**TASK DIRECTIONS**
Drop all pictures and repeat exactly the lines from the line holding "[00:00:01.90 to 00:00:02.85]" through the end of the records.

**GIVEN RECORDS**
§

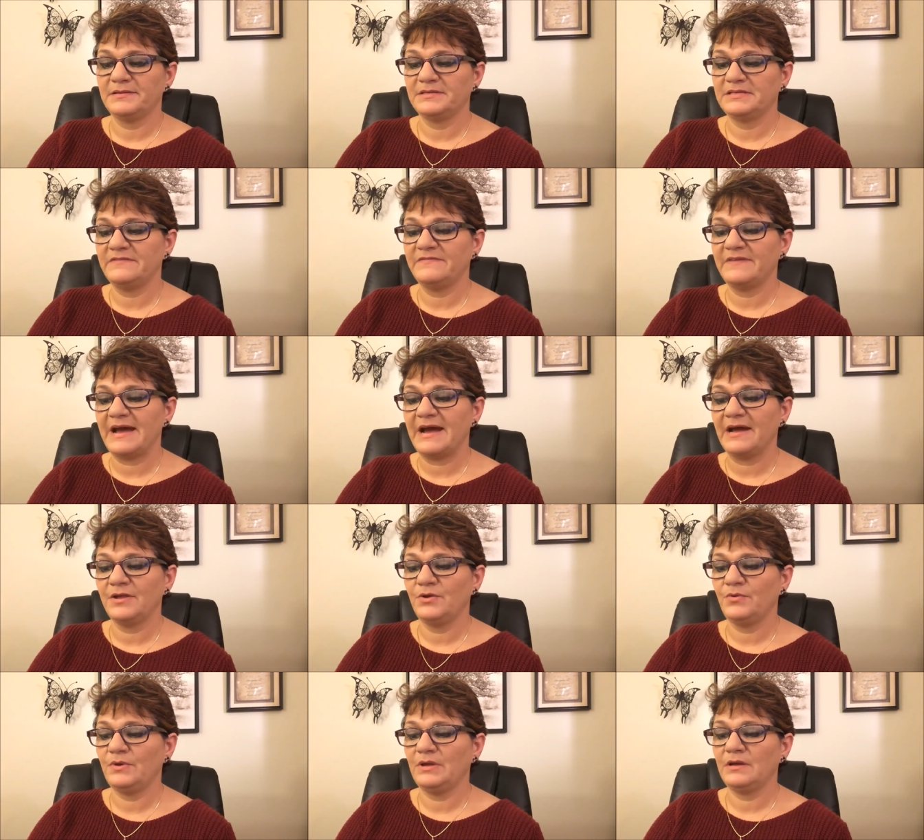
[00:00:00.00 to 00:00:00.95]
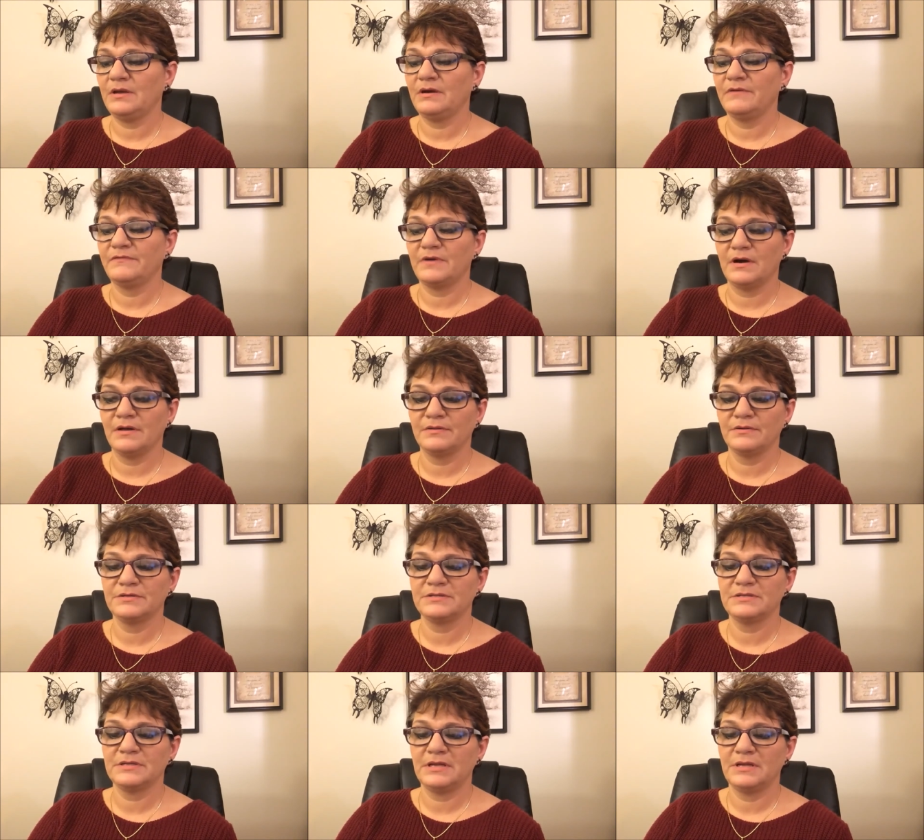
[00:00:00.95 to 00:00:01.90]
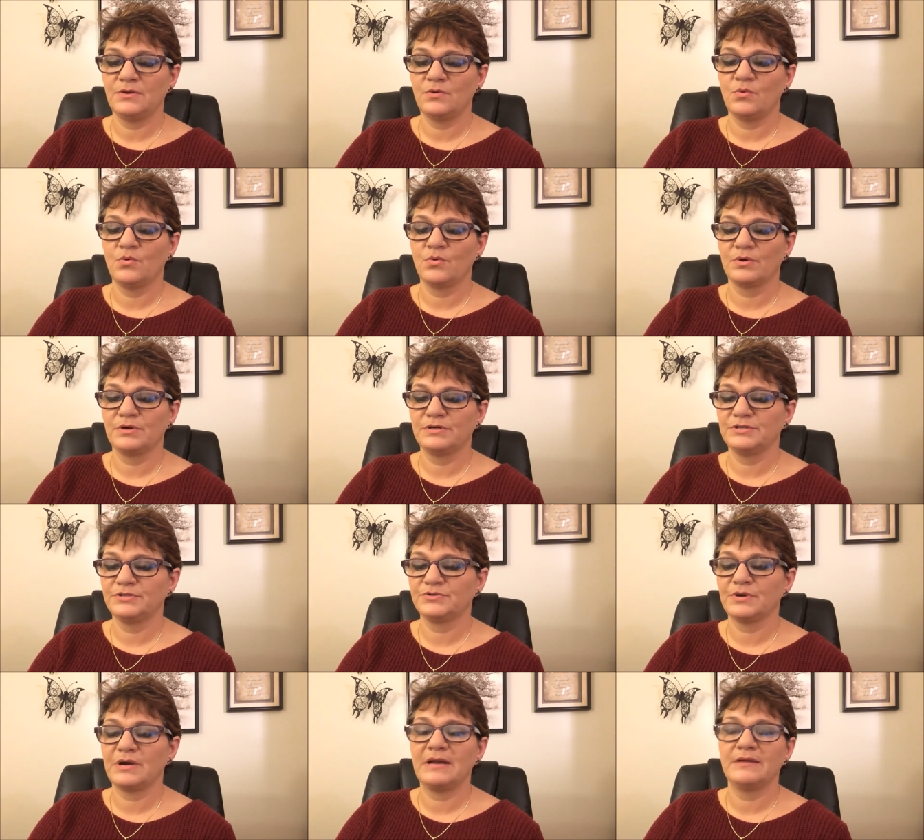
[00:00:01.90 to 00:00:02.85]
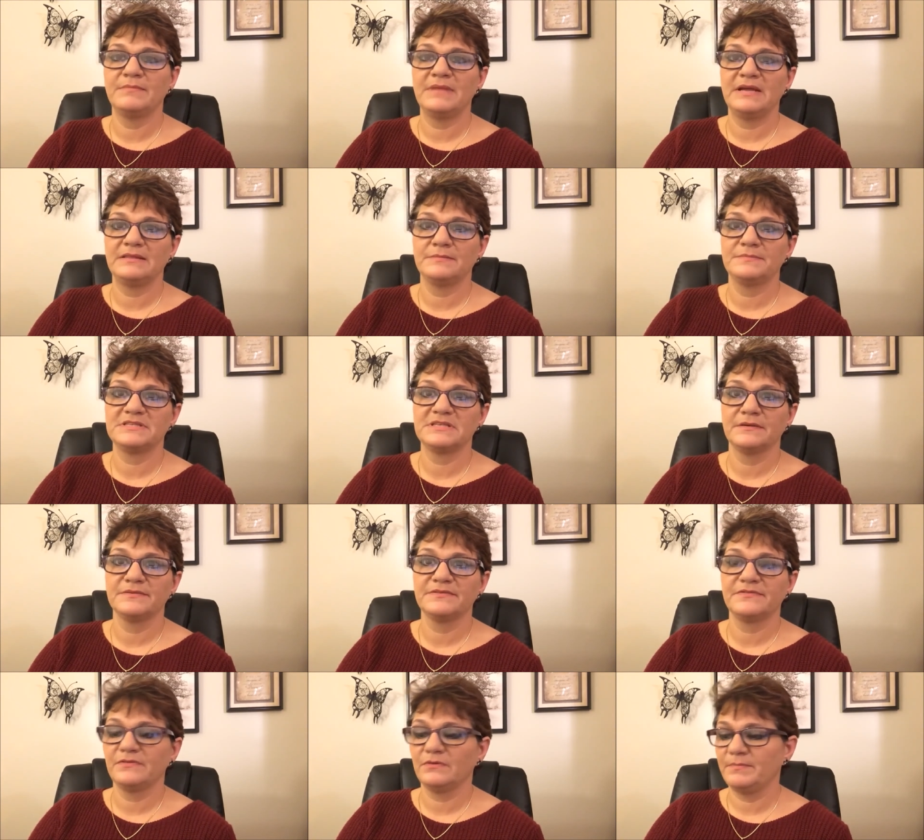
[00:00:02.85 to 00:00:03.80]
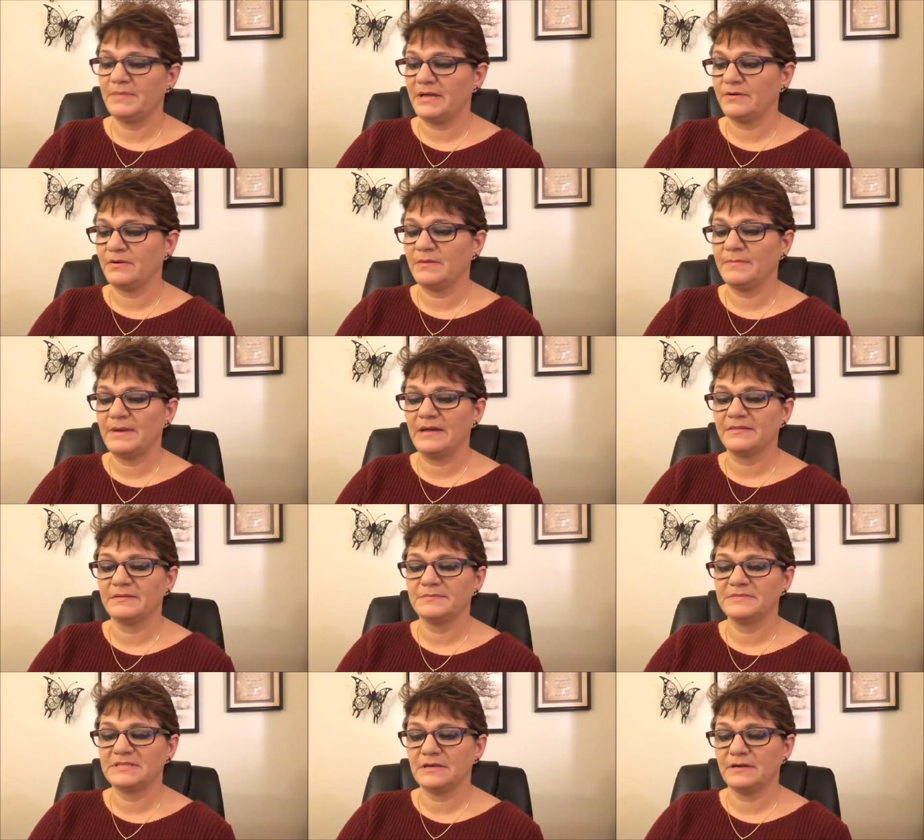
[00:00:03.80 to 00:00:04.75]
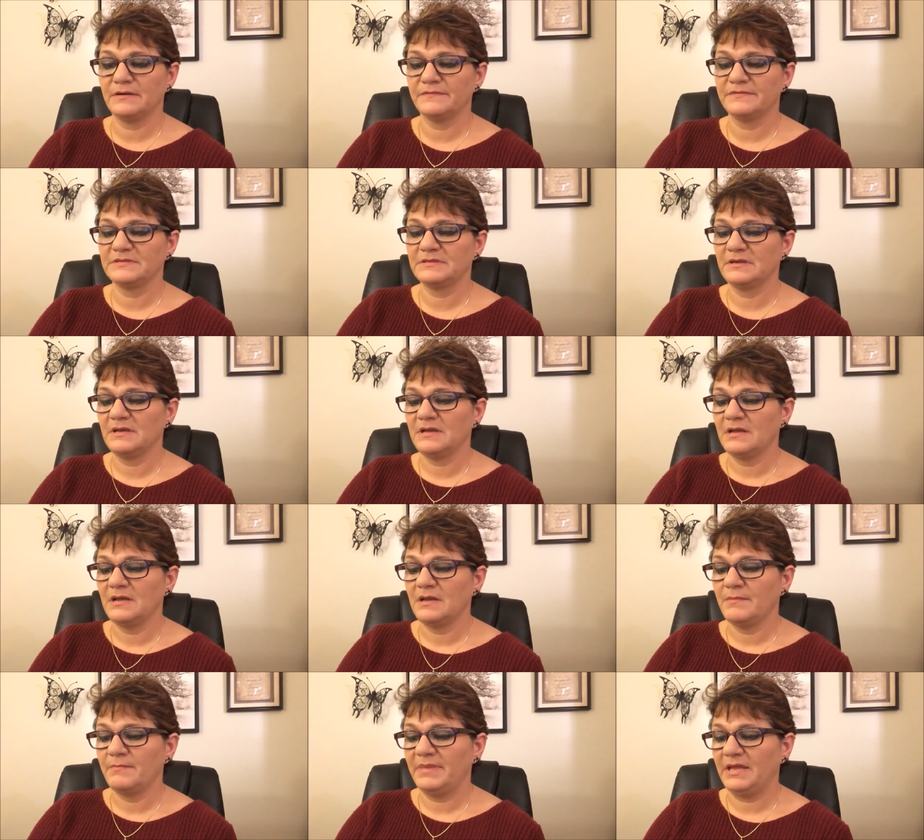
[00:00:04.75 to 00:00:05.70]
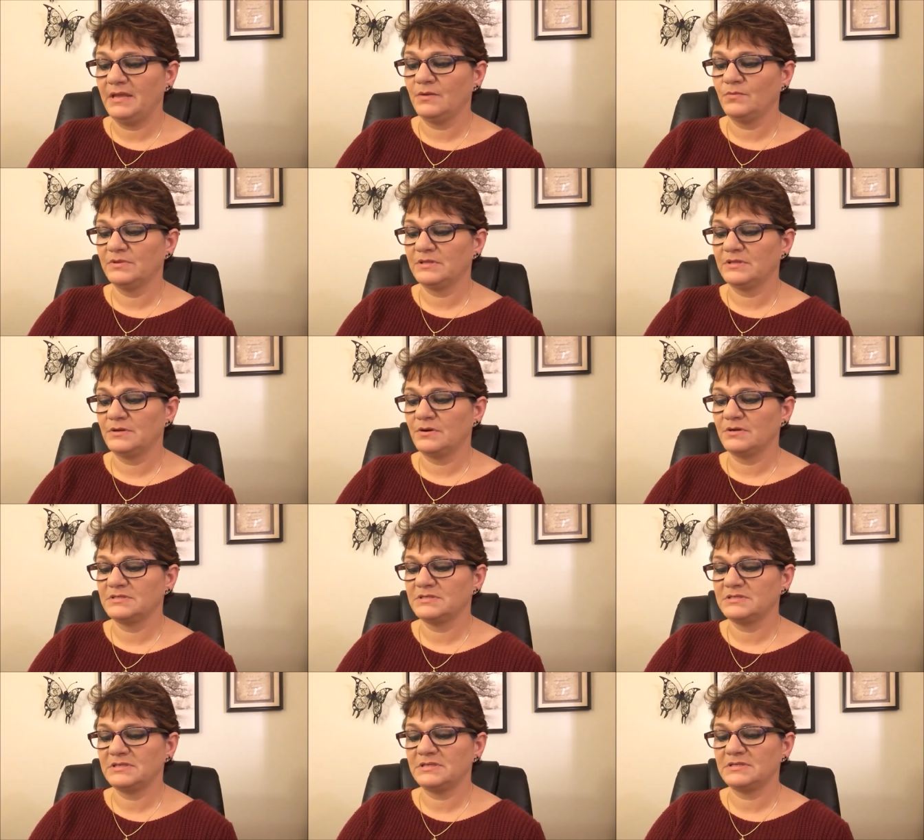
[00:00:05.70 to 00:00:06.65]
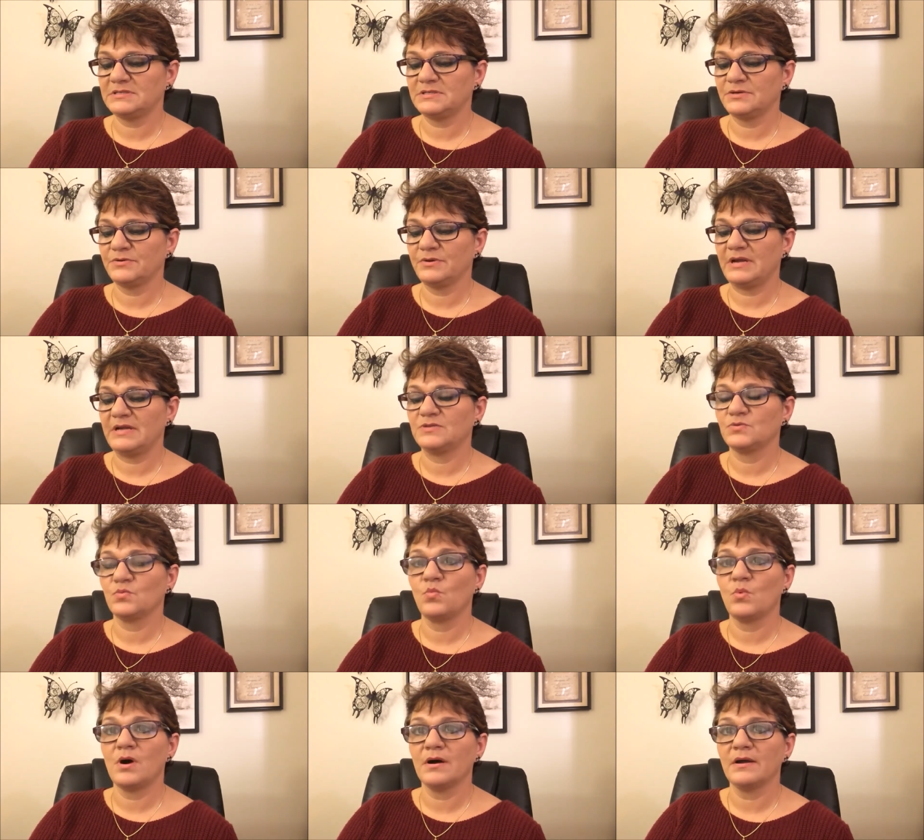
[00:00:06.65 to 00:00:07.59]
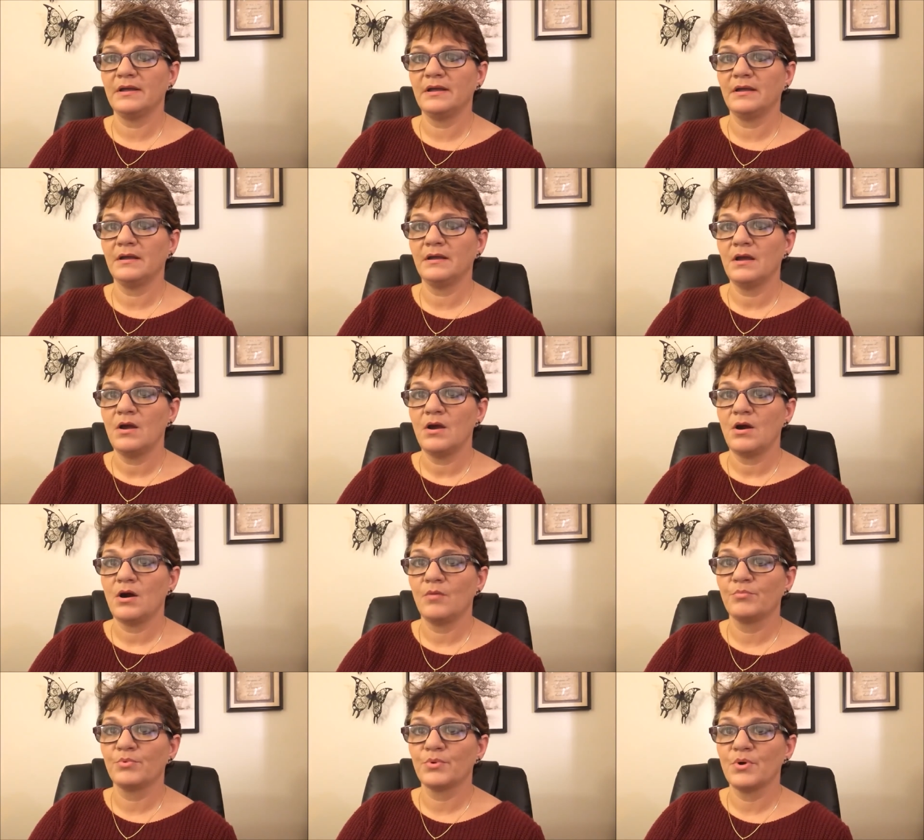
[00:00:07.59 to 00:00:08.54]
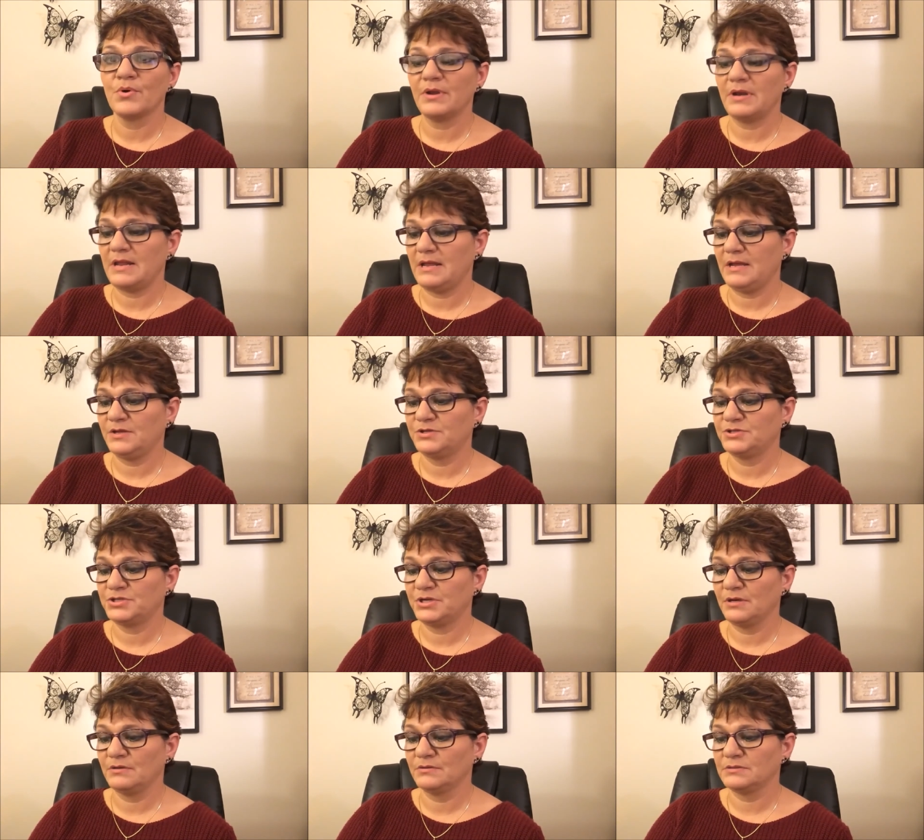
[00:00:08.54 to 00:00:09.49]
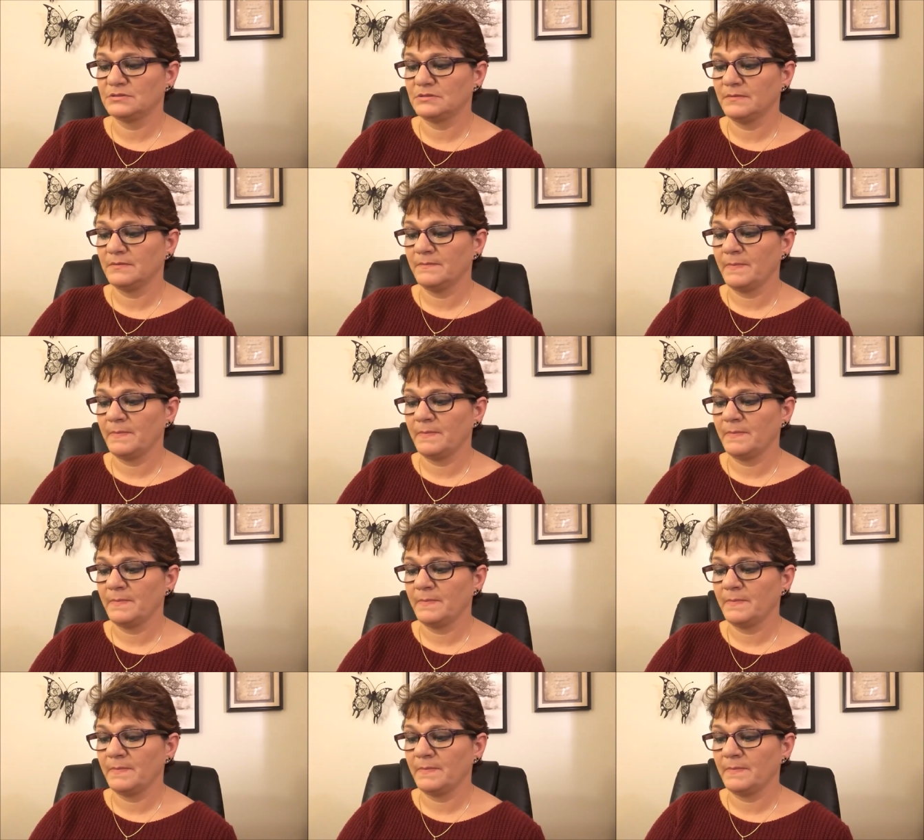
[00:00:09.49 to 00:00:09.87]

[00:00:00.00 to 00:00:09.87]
devaluing of others in order to try to make themselves feel better about themselves. Being with a narcissist creates walking on broken eggshells.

§

**RESPONSE FOR THIS EXERCISE**
[00:00:01.90 to 00:00:02.85]
[00:00:02.85 to 00:00:03.80]
[00:00:03.80 to 00:00:04.75]
[00:00:04.75 to 00:00:05.70]
[00:00:05.70 to 00:00:06.65]
[00:00:06.65 to 00:00:07.59]
[00:00:07.59 to 00:00:08.54]
[00:00:08.54 to 00:00:09.49]
[00:00:09.49 to 00:00:09.87]

[00:00:00.00 to 00:00:09.87]
devaluing of others in order to try to make themselves feel better about themselves. Being with a narcissist creates walking on broken eggshells.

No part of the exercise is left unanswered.